There are at least two perspectives that are always operating on reality (really three, but that third one is outside of what we’re talking about here). The first perspective is of course our own.
From our perspective, God is always interacting with us, sometimes to bless us, sometimes to chasten, always speaking to us from His Word. This is what we call the “revealed” will of God.
The second perspective is that of God’s secret will. Why is He allowing this? Why does He cause us to experience that? The answers to these questions are found in the “secret things of God” (Deuteronomy 27:27). And because it’s secret, it’s entirely up to Him as to whether He shares it with us or not. Often He doesn’t.

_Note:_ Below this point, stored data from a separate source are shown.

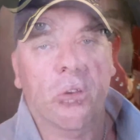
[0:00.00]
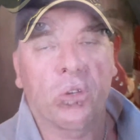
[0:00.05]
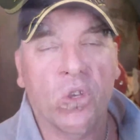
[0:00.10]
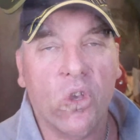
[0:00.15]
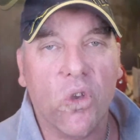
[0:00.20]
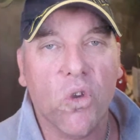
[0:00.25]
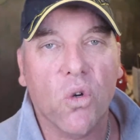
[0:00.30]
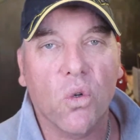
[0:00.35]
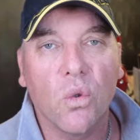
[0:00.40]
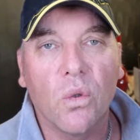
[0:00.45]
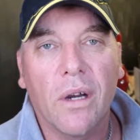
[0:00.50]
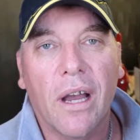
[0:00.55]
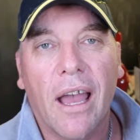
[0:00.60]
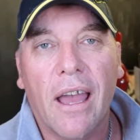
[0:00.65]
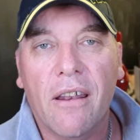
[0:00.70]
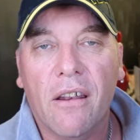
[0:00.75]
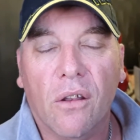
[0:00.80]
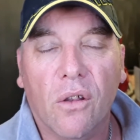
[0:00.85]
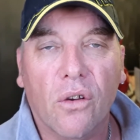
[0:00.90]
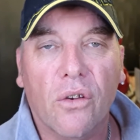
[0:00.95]
Google
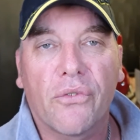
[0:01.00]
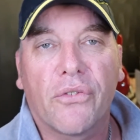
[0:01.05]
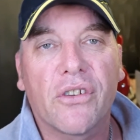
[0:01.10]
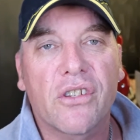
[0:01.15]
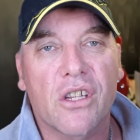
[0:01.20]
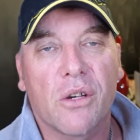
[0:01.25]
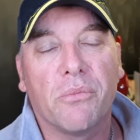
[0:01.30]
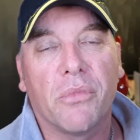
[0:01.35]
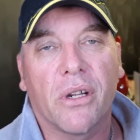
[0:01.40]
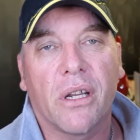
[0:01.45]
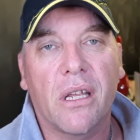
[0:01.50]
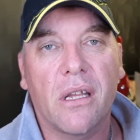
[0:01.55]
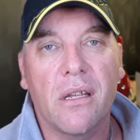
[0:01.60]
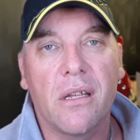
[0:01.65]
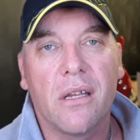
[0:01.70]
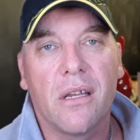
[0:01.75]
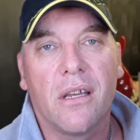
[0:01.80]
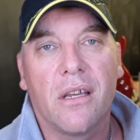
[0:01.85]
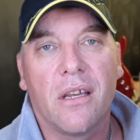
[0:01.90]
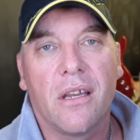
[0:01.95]
and look for somebody
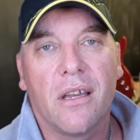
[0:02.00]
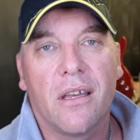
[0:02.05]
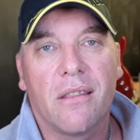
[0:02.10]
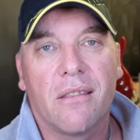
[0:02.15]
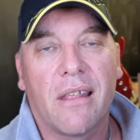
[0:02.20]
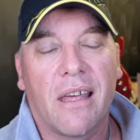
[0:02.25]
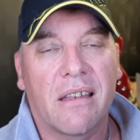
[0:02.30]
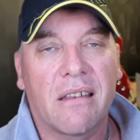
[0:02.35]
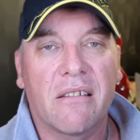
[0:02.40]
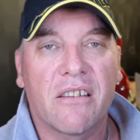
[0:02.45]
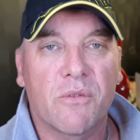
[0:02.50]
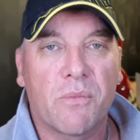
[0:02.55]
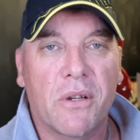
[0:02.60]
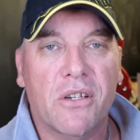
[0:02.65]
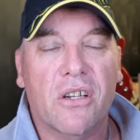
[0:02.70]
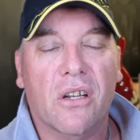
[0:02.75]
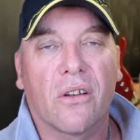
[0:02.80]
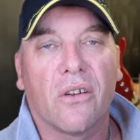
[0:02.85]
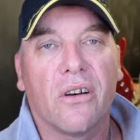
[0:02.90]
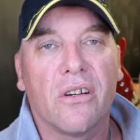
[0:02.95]
that
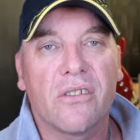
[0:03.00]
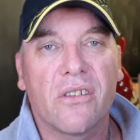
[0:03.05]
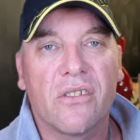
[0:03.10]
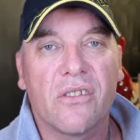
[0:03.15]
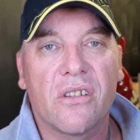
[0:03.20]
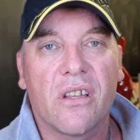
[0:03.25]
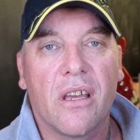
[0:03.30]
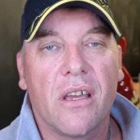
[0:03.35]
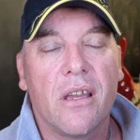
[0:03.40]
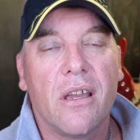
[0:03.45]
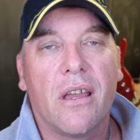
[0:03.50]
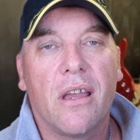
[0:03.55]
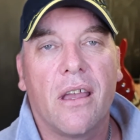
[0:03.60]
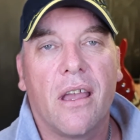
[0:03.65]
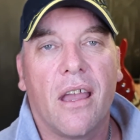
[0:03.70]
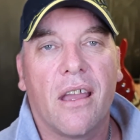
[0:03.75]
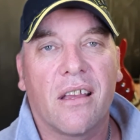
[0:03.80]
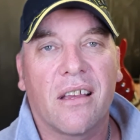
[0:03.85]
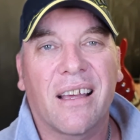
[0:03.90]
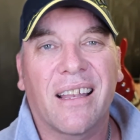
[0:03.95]
specializes
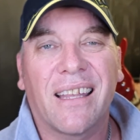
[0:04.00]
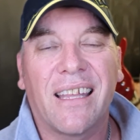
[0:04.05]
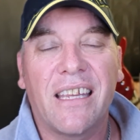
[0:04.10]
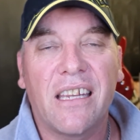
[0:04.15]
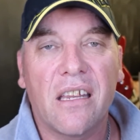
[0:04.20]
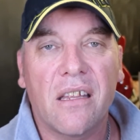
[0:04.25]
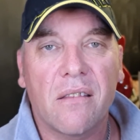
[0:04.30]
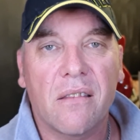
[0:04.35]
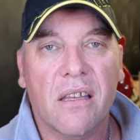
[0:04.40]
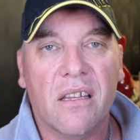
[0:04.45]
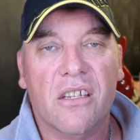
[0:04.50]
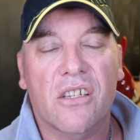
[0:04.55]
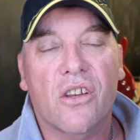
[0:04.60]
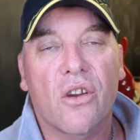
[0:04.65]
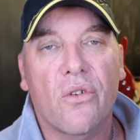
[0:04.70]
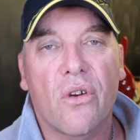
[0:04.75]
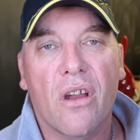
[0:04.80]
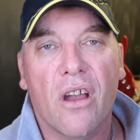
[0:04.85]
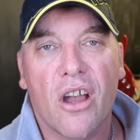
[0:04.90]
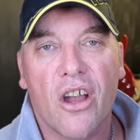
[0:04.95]
in cleaning the
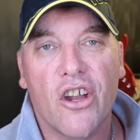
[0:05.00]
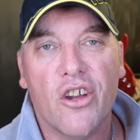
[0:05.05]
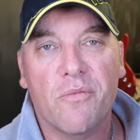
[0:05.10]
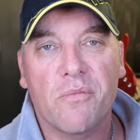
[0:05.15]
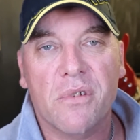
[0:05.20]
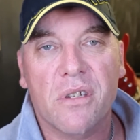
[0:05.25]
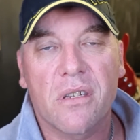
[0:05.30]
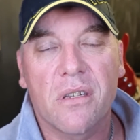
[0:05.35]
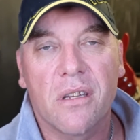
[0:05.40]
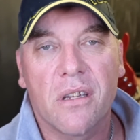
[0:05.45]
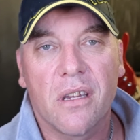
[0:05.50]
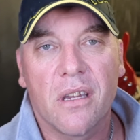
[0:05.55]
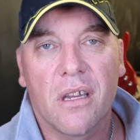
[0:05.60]
exterior homes.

But here in Deuteronomy 8, God pulls back the curtain and tells His people the reason why they went through the wilderness trials after the Exodus:
“. . . that he might humble you, testing you to know what was in your heart, whether you would keep his commandments or not. And he humbled you and let you hunger and fed you with manna, which you did not know, nor did your fathers know, that he might make you know that man does not live by bread alone, but man lives by every word that comes from the mouth of the Lord.” Deuteronomy 8:2-3
God was testing them and training them, to see if they would be able to handle the blessings of the Promised Land non-idolatrously. The evidence would be that they could receive their blessings with gratitude, not grabbiness (Deuteronomy 8:10).
It turns out that afflictions are trials, but so are blessings. The temptation with wealth is that we might forget the Giver of the blessing and worship the blessing itself. Which then turns into worshiping ourselves, for we conclude that we created all this wealth, rather than gratefully blessing its Creator (Romans 1:25).

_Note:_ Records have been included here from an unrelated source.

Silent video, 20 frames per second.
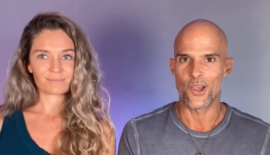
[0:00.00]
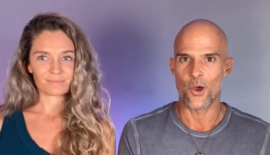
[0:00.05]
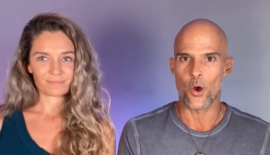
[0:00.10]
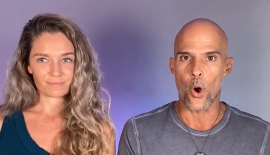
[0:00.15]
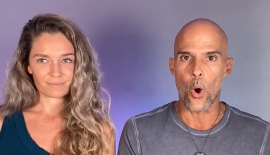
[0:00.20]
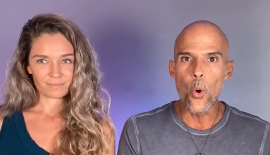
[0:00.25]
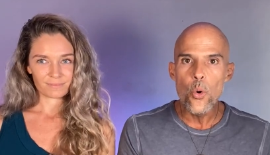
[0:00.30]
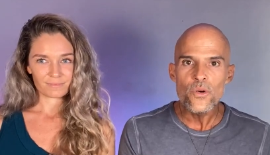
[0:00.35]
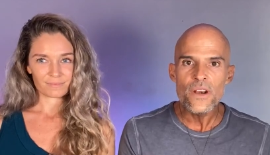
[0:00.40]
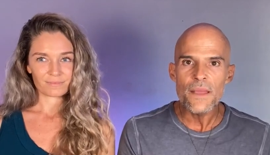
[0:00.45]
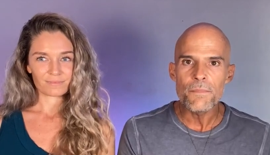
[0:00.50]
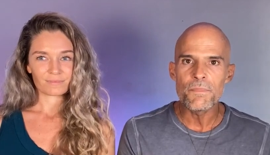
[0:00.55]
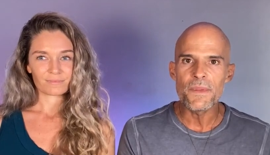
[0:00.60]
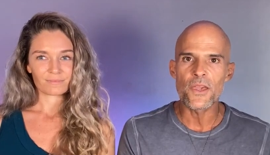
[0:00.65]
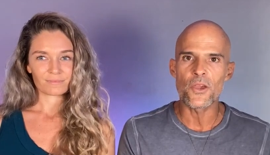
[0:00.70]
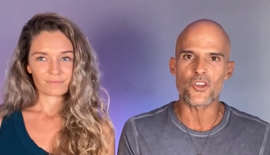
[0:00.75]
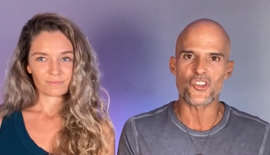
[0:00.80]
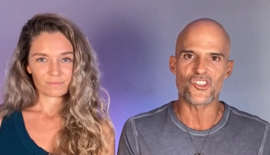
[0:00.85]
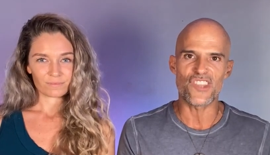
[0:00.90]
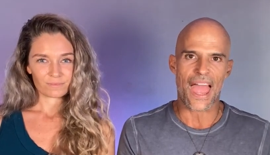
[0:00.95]
Speaker 1: Own it,
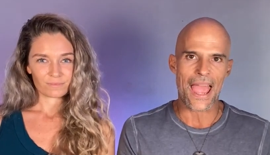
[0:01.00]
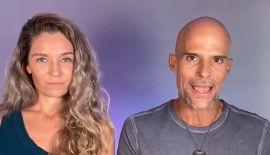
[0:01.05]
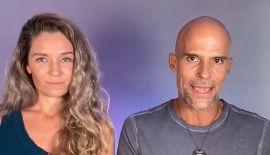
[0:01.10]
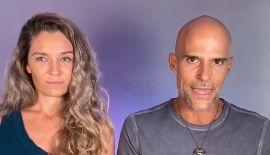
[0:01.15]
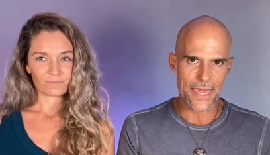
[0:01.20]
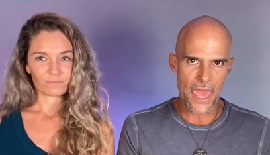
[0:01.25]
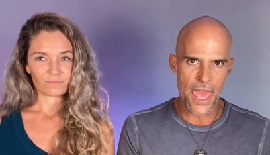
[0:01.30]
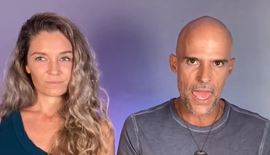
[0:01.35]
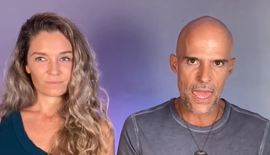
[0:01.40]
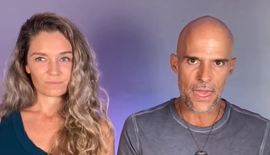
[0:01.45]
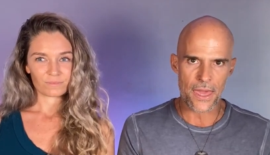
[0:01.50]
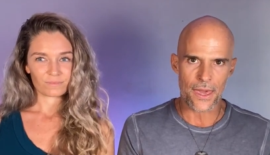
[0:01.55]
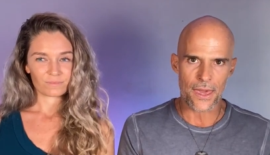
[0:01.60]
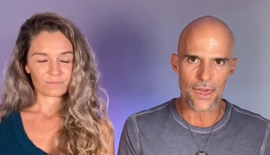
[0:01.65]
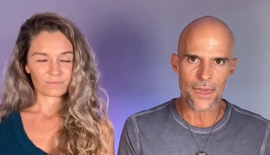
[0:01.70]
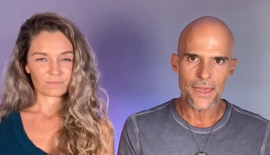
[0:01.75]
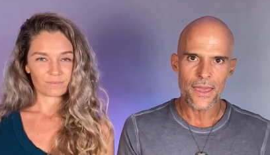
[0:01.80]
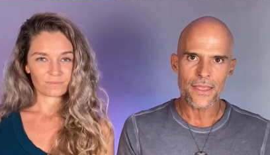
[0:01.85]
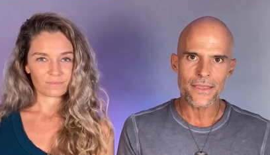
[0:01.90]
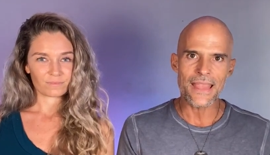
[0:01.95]
because that king,
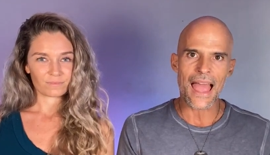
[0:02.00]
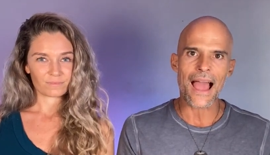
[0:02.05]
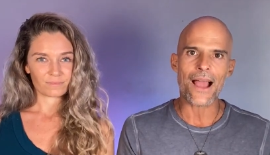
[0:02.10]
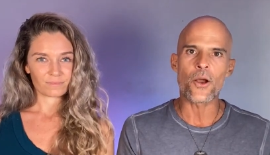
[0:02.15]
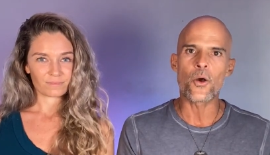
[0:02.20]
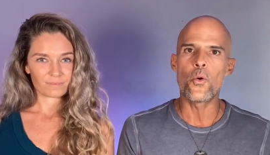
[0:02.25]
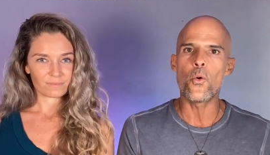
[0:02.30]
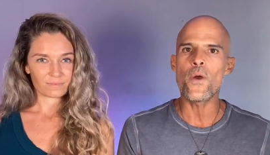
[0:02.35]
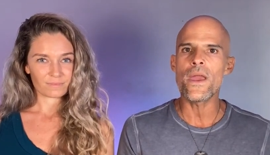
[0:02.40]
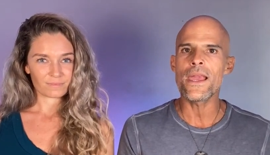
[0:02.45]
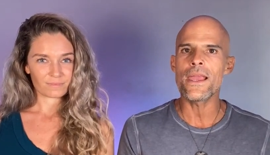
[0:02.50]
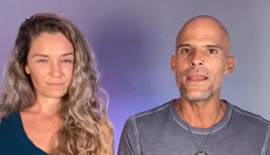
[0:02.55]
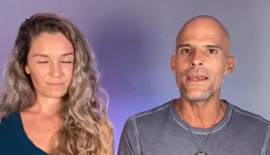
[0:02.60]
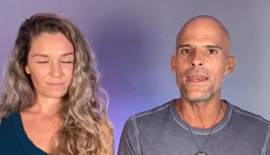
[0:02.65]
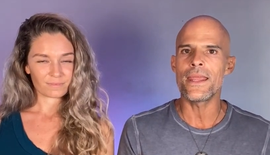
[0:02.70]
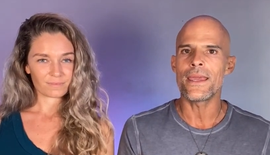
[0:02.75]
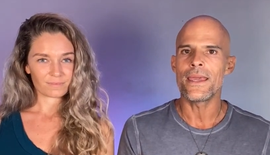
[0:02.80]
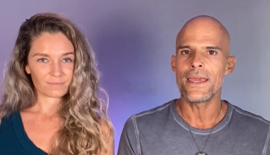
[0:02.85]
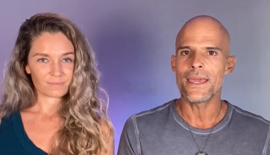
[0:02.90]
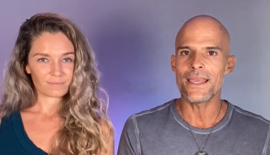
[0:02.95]
that queen
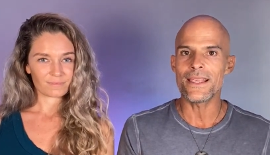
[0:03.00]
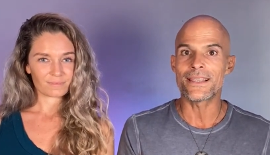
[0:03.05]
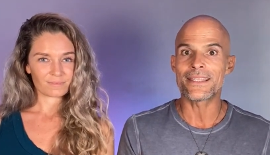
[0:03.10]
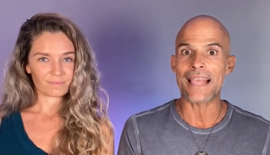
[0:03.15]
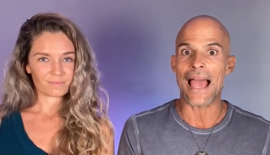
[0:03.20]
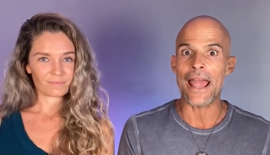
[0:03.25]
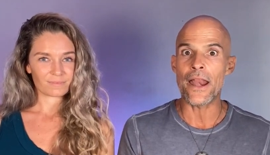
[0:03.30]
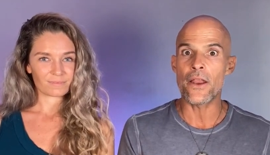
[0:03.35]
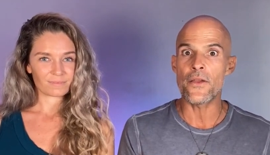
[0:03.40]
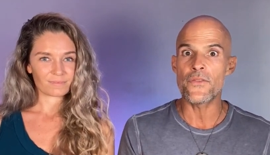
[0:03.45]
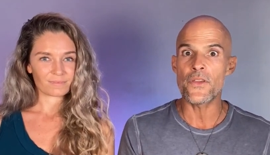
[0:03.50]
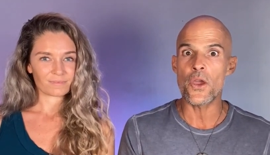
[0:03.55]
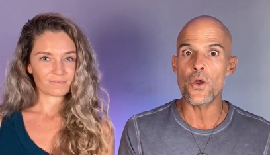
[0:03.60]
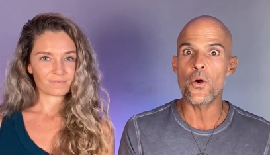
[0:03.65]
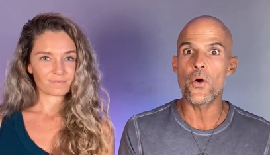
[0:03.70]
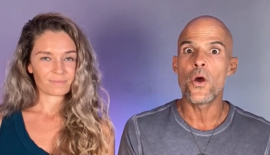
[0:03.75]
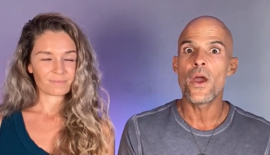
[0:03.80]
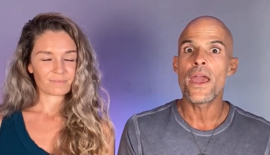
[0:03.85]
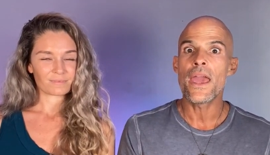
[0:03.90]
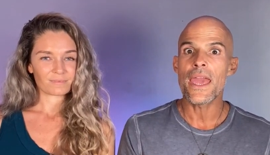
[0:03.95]
inside of you
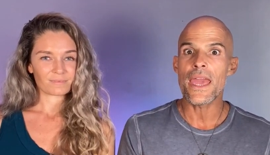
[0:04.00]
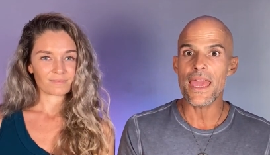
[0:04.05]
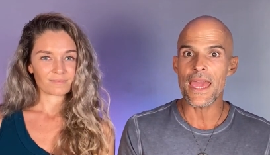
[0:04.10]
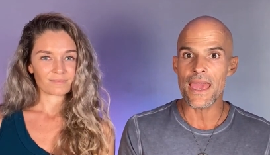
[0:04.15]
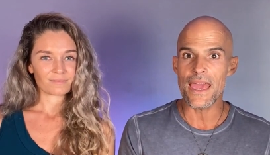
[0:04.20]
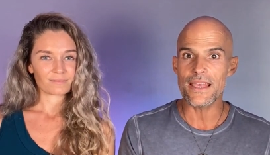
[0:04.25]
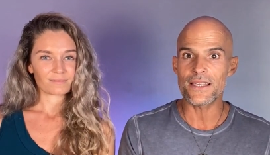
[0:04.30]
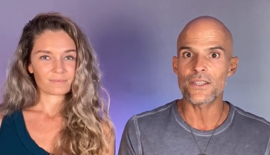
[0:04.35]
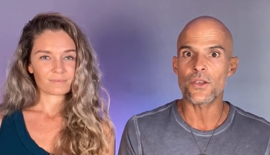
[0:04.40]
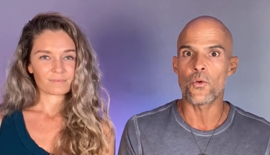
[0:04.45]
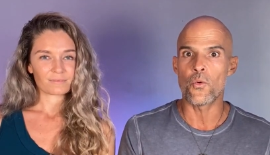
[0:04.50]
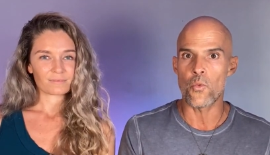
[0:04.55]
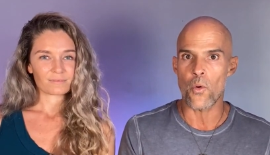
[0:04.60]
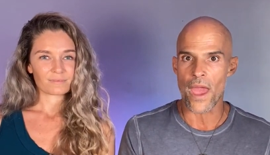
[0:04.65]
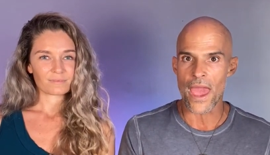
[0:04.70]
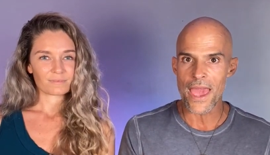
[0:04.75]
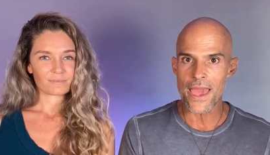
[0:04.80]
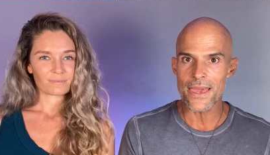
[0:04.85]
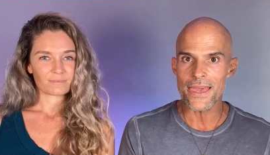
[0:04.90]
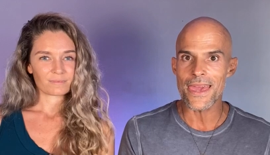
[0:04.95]
is
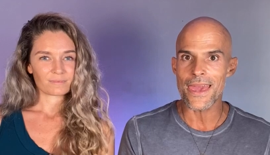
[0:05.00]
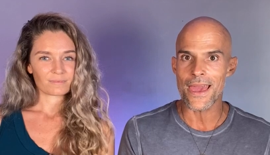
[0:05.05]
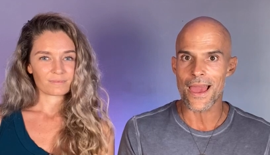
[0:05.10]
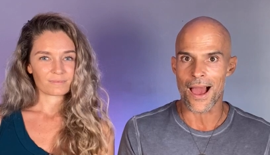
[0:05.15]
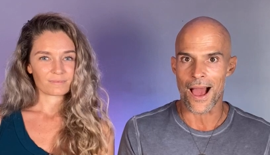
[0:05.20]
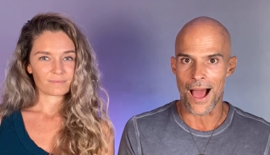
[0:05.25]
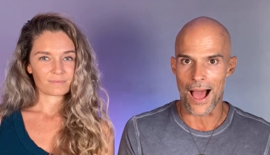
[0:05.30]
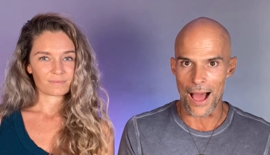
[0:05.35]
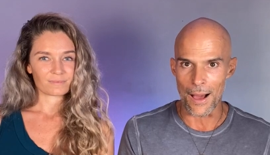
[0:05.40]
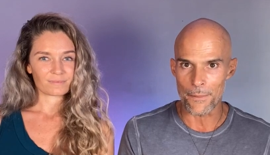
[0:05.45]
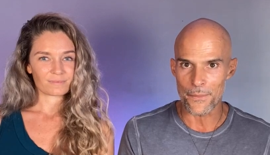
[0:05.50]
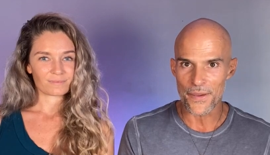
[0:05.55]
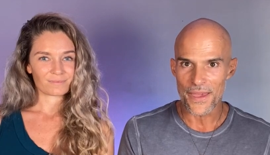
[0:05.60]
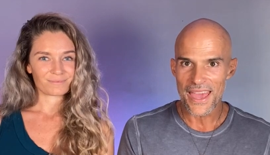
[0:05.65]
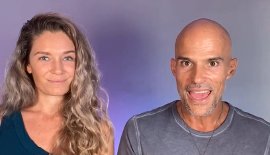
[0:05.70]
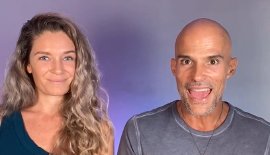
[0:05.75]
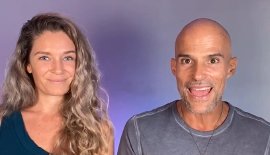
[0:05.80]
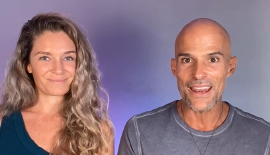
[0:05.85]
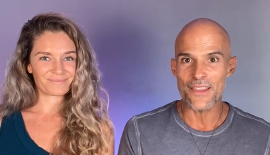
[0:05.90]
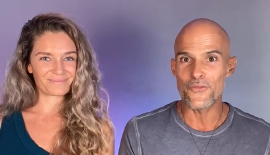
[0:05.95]
waking up. And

President Obama once famously said to business owners: “You didn’t create that.” He was half-right. Yes, we work, but the rain of blessing comes from the Lord. Where Obama was wrong was in his greed to covetously take the blessing God gave to others and redistribute it, which God finds equally odious.
We keep from driving into either idolatrous ditch by receiving blessings with glad enjoyment, gratefully remembering their Giver, with grinning humility. For our God is generous, and our present trials just might be His preparation for future blessing.